Ma torniamo a Borgo Montello e Latina. Un altro prete, da quelle parti e in quegli anni, se la passa niente bene: don Marco Schrott, in quegli anni parroco anche lui, a una decina di chilometri da Borgo Montello. «Nella prima settimana – racconta - mi affrontarono in tre con serie minacce, “Se non stai con noi, meglio che fai le valigie, perché ti facciamo piangere”, mi dissero con accento molto meridionale. Poi proseguirono persecuzioni mediatiche per molti anni, fino a un assalto in casa e poi un attentato alla mia vita in piena regola, poco prima che venisse trovato torturato e morto don Cesare Boschin, parroco e amico. Ci eravamo interessati di rifiuti da molti anni, ma non ci eravamo mai confrontati». Il vescovo «non cedette alle richieste insistenti dei boss di trasferirmi», però «l’uccisione di don Cesare mi fece capire che avrei potuto fare la stessa fine». Nel frattempo, scoprono diverse cose: per esempio che «enormi somme venivano addebitate alla cittadinanza per la spedizione dei rifiuti in Puglia, mentre venivano scaricati a pochi chilometri».
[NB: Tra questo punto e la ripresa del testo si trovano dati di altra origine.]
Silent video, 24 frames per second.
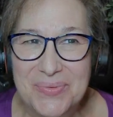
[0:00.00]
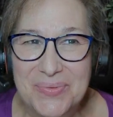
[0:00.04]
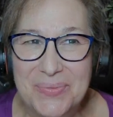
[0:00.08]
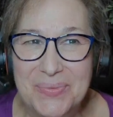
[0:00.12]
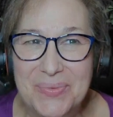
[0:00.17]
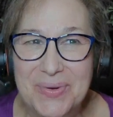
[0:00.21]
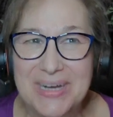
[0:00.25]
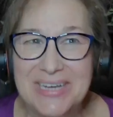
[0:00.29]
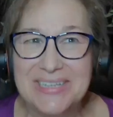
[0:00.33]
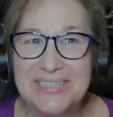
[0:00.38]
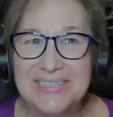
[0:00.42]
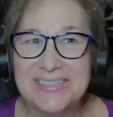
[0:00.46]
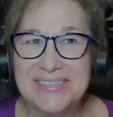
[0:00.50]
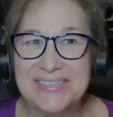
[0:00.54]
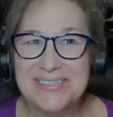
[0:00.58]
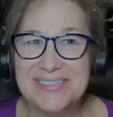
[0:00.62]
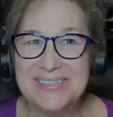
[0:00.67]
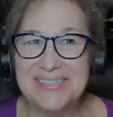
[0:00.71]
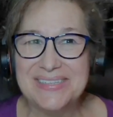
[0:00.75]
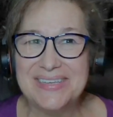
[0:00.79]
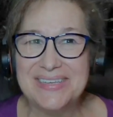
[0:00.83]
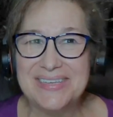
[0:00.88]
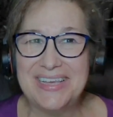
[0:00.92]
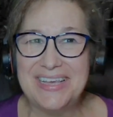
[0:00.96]

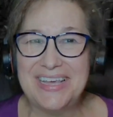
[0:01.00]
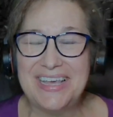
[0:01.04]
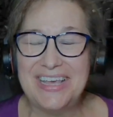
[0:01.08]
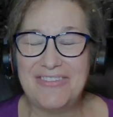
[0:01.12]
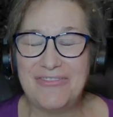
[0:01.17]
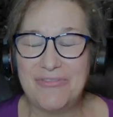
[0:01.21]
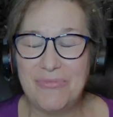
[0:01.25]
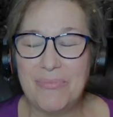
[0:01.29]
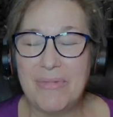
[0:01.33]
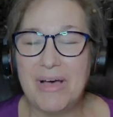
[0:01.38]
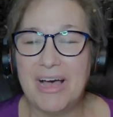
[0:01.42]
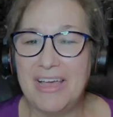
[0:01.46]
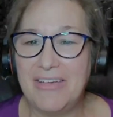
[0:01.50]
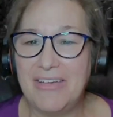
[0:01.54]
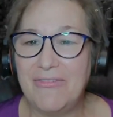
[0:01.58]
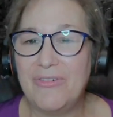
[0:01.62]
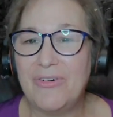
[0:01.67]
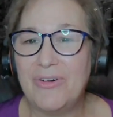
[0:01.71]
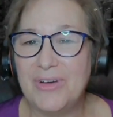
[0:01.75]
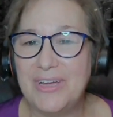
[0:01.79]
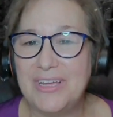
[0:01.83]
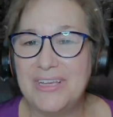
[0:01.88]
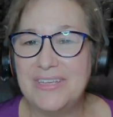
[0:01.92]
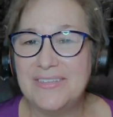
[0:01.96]
was, if my
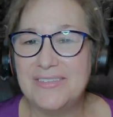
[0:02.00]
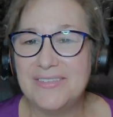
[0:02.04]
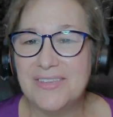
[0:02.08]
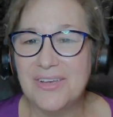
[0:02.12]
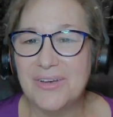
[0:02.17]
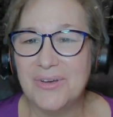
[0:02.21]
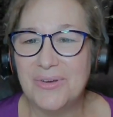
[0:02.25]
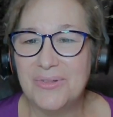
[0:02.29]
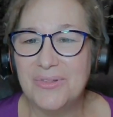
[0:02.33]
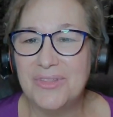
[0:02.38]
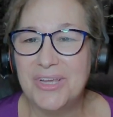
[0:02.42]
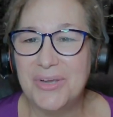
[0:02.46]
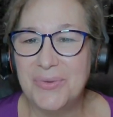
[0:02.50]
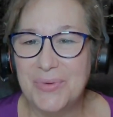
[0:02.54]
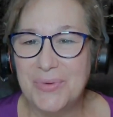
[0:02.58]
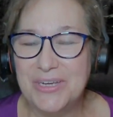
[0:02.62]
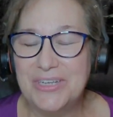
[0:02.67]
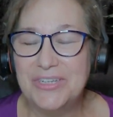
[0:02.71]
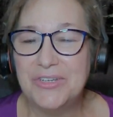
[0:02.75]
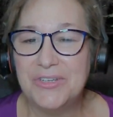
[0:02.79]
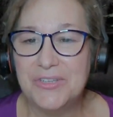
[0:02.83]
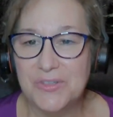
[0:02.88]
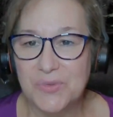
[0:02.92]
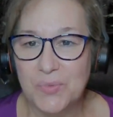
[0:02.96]
voice only
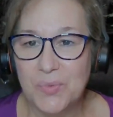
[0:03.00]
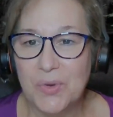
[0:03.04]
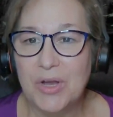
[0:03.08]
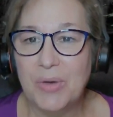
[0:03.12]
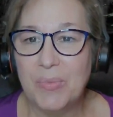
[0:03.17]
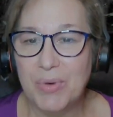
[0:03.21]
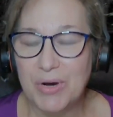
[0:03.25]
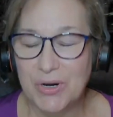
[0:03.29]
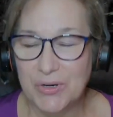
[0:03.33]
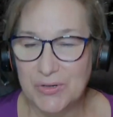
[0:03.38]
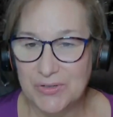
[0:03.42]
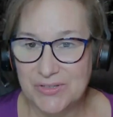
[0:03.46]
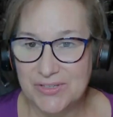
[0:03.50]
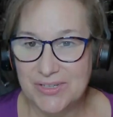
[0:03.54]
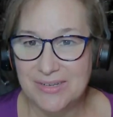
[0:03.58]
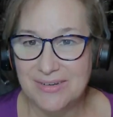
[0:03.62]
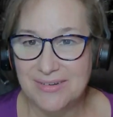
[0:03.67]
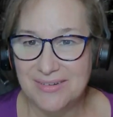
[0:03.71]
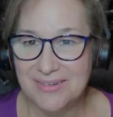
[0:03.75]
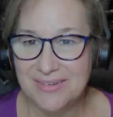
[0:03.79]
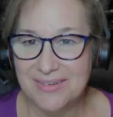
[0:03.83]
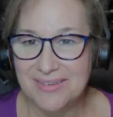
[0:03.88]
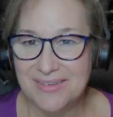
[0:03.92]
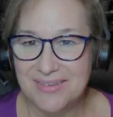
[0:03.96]
reaches one person,
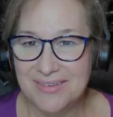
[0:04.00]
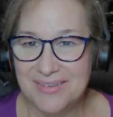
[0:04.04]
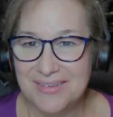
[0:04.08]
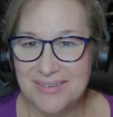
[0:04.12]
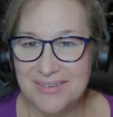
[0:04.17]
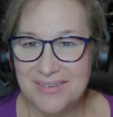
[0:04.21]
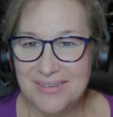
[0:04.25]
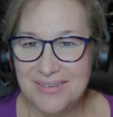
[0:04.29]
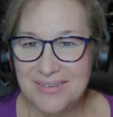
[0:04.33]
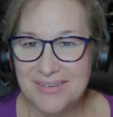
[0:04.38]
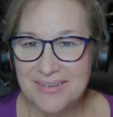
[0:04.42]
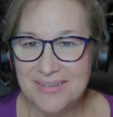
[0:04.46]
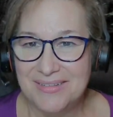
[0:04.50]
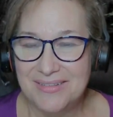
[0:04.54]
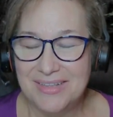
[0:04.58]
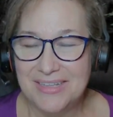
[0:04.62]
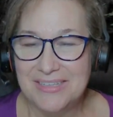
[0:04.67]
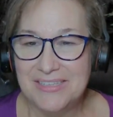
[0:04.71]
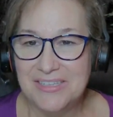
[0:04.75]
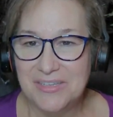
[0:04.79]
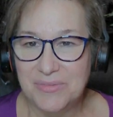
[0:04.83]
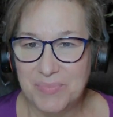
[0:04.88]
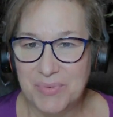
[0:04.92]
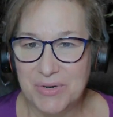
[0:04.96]

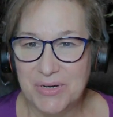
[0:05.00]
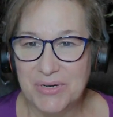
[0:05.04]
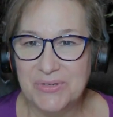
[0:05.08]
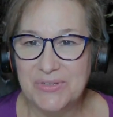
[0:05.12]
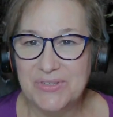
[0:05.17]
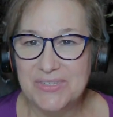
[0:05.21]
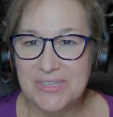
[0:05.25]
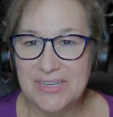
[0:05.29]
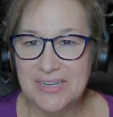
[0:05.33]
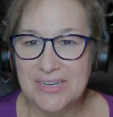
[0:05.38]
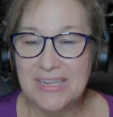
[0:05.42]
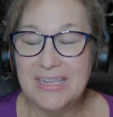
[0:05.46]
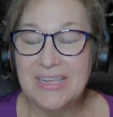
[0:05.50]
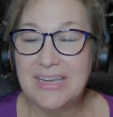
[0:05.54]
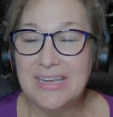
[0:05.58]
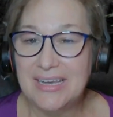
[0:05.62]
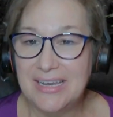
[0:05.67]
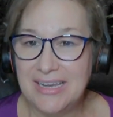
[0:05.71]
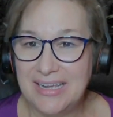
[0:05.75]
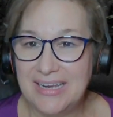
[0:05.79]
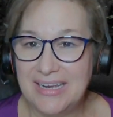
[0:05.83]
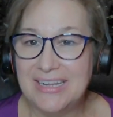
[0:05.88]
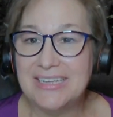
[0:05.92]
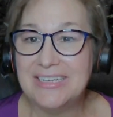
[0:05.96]
that's the person it
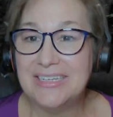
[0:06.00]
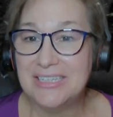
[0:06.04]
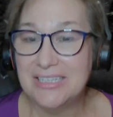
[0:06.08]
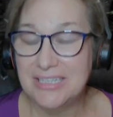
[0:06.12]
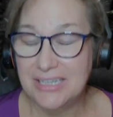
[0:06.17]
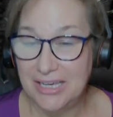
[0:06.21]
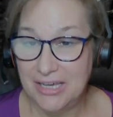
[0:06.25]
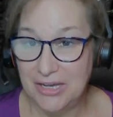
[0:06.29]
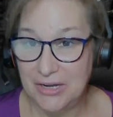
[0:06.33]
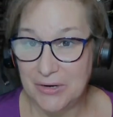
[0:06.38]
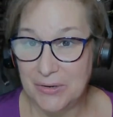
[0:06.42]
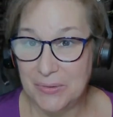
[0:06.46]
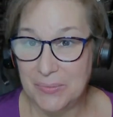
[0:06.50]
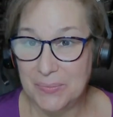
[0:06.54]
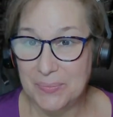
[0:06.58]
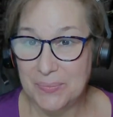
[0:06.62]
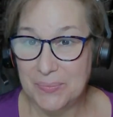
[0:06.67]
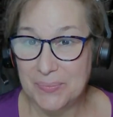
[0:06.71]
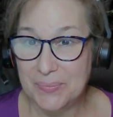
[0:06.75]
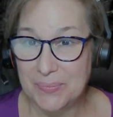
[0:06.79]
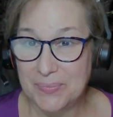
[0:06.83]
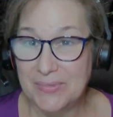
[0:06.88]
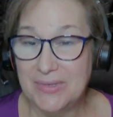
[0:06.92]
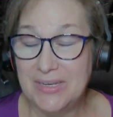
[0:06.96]
needed to hear
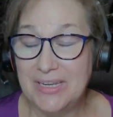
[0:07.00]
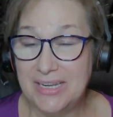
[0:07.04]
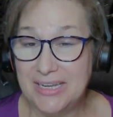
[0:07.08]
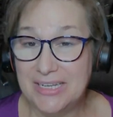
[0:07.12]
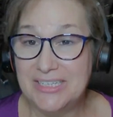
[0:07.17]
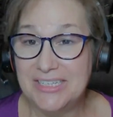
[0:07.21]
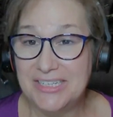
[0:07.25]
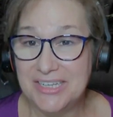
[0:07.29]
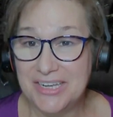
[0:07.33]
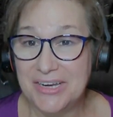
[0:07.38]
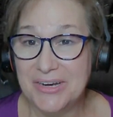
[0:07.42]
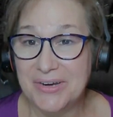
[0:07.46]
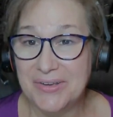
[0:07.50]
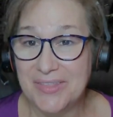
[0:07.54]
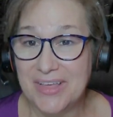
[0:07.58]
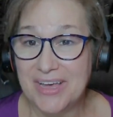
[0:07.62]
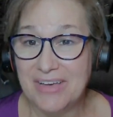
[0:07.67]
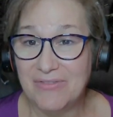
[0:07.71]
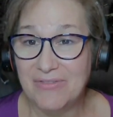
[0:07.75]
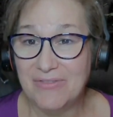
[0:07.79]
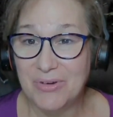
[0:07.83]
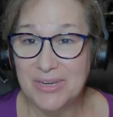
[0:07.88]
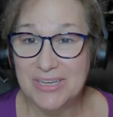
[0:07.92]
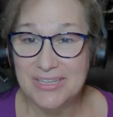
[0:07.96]

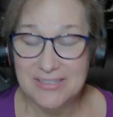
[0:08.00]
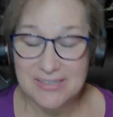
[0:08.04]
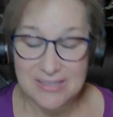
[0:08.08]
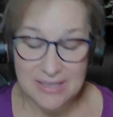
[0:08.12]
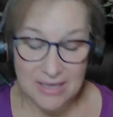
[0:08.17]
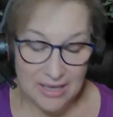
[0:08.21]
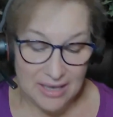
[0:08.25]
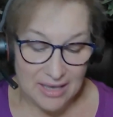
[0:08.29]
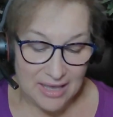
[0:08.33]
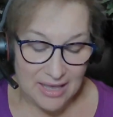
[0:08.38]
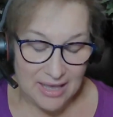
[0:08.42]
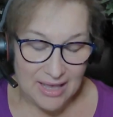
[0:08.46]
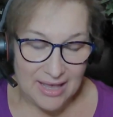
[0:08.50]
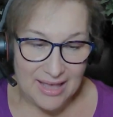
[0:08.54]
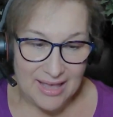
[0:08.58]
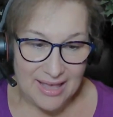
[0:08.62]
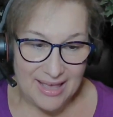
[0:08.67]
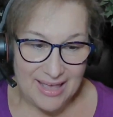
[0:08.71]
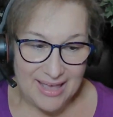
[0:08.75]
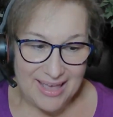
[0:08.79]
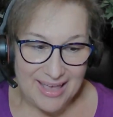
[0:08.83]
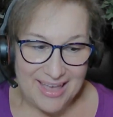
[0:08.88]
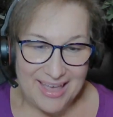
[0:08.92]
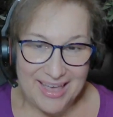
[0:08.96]
that voice.
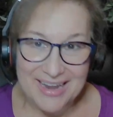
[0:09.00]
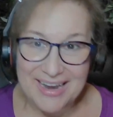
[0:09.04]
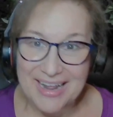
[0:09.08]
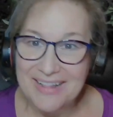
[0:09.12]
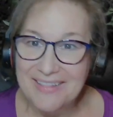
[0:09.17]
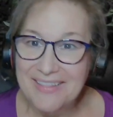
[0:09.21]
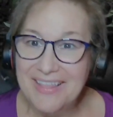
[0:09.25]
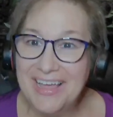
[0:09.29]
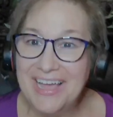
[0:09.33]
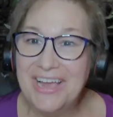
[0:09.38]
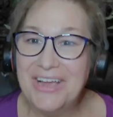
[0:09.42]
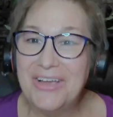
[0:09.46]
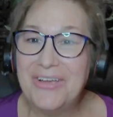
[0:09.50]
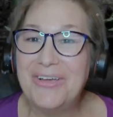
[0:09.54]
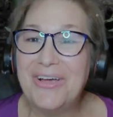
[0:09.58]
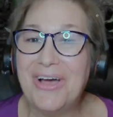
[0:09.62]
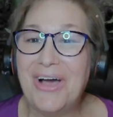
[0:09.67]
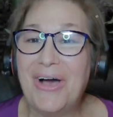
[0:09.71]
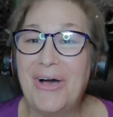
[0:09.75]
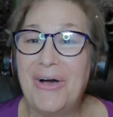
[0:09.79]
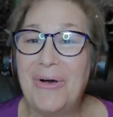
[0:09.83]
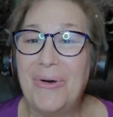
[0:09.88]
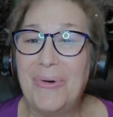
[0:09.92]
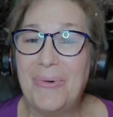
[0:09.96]
And I let
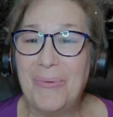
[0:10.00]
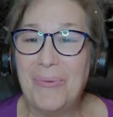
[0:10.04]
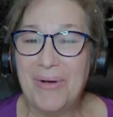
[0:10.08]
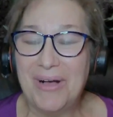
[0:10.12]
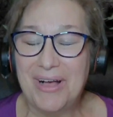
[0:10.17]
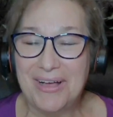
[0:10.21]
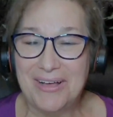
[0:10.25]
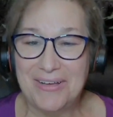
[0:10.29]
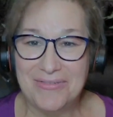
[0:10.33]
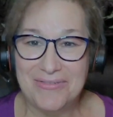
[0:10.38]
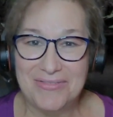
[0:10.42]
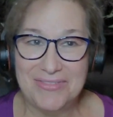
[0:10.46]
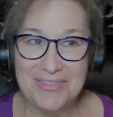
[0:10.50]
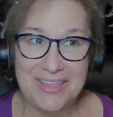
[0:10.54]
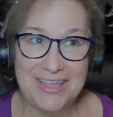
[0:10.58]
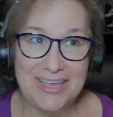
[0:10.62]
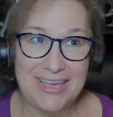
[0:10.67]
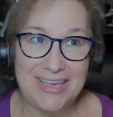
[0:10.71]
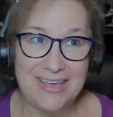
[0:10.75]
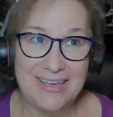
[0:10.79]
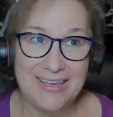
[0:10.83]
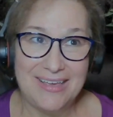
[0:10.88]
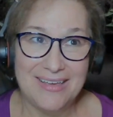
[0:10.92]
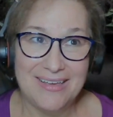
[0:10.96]
go of
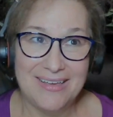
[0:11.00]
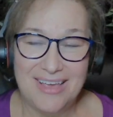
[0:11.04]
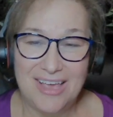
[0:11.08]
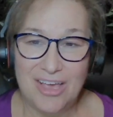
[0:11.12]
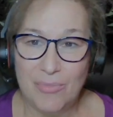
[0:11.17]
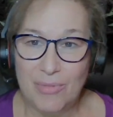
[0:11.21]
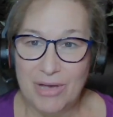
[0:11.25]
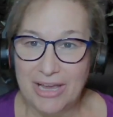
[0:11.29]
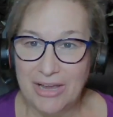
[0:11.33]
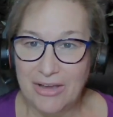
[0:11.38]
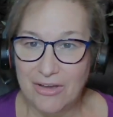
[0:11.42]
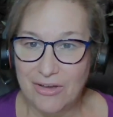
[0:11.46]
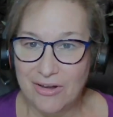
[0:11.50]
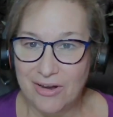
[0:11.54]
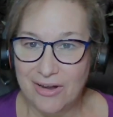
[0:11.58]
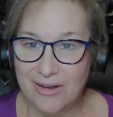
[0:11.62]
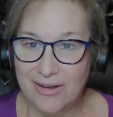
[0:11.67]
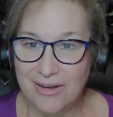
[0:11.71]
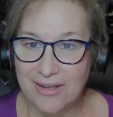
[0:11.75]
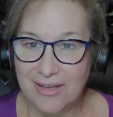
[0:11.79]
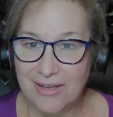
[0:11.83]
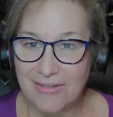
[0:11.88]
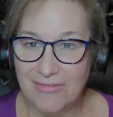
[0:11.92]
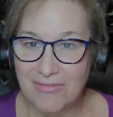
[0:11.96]
the, am I good
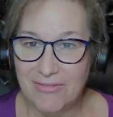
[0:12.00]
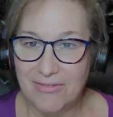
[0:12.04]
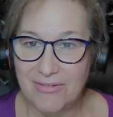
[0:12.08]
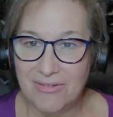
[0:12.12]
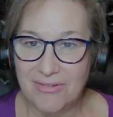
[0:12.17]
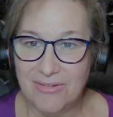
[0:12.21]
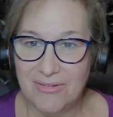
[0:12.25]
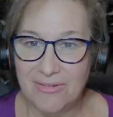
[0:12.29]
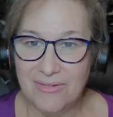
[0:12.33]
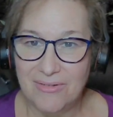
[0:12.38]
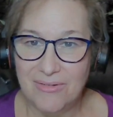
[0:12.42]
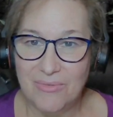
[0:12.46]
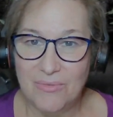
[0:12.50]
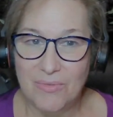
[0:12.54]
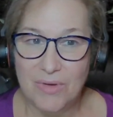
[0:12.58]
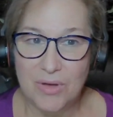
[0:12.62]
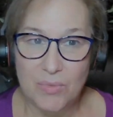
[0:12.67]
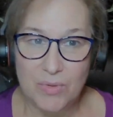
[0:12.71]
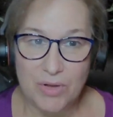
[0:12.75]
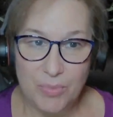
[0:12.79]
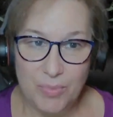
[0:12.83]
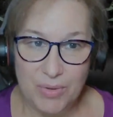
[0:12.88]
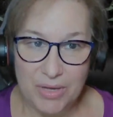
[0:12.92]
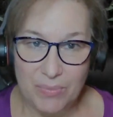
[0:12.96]
enough?
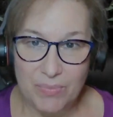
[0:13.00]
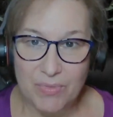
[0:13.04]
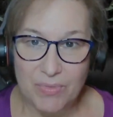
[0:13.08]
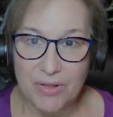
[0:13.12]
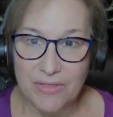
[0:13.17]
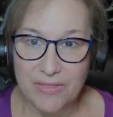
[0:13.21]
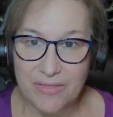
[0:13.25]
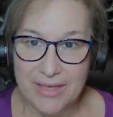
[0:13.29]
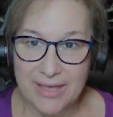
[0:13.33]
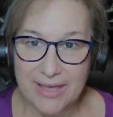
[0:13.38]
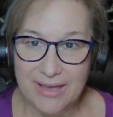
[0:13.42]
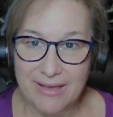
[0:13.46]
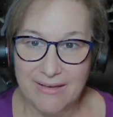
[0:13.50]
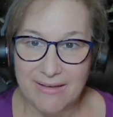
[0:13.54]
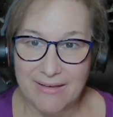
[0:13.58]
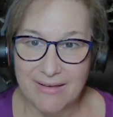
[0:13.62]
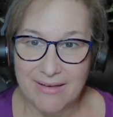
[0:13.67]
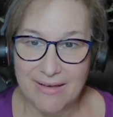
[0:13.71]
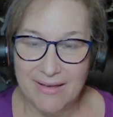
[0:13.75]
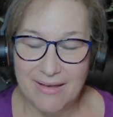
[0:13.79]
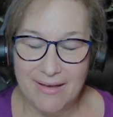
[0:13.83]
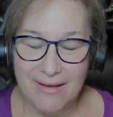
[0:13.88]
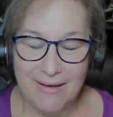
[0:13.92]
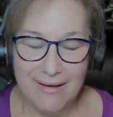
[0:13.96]
What would people think?
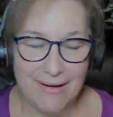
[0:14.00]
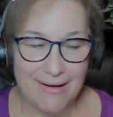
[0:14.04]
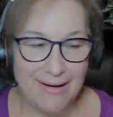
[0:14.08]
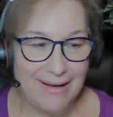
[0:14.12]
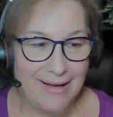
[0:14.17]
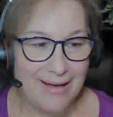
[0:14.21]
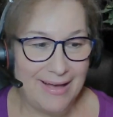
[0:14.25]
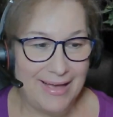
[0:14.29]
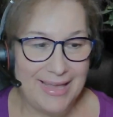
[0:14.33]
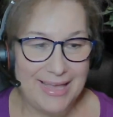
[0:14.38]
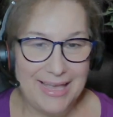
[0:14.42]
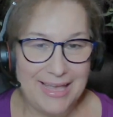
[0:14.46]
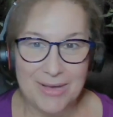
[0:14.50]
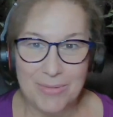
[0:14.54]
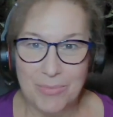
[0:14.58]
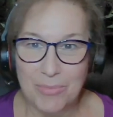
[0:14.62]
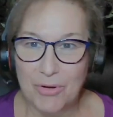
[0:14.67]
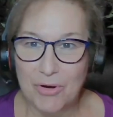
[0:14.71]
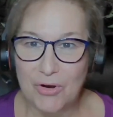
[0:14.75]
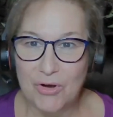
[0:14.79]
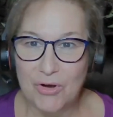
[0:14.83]
I am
Don Luigi Ciotti nel 2005 va a Borgo Montello per commemorare don Cesare, vittima di mafia, e chiedere si riaprano le indagini. Che, a dirla tutta, ogni tanto vengono pure riaperte, come nel 2016, solo che nel 2001 il Tribunale di Latina aveva ordinato di distruggere i reperti dell’assassinio e il caso viene ancora archiviato: i familiari di don Cesare si oppongono, ma senza reperti la faccenda è praticamente chiusa. E domani saranno trent’anni dall’assassinio di don Cesare Boschin, parroco di Borgo Montello, Latina.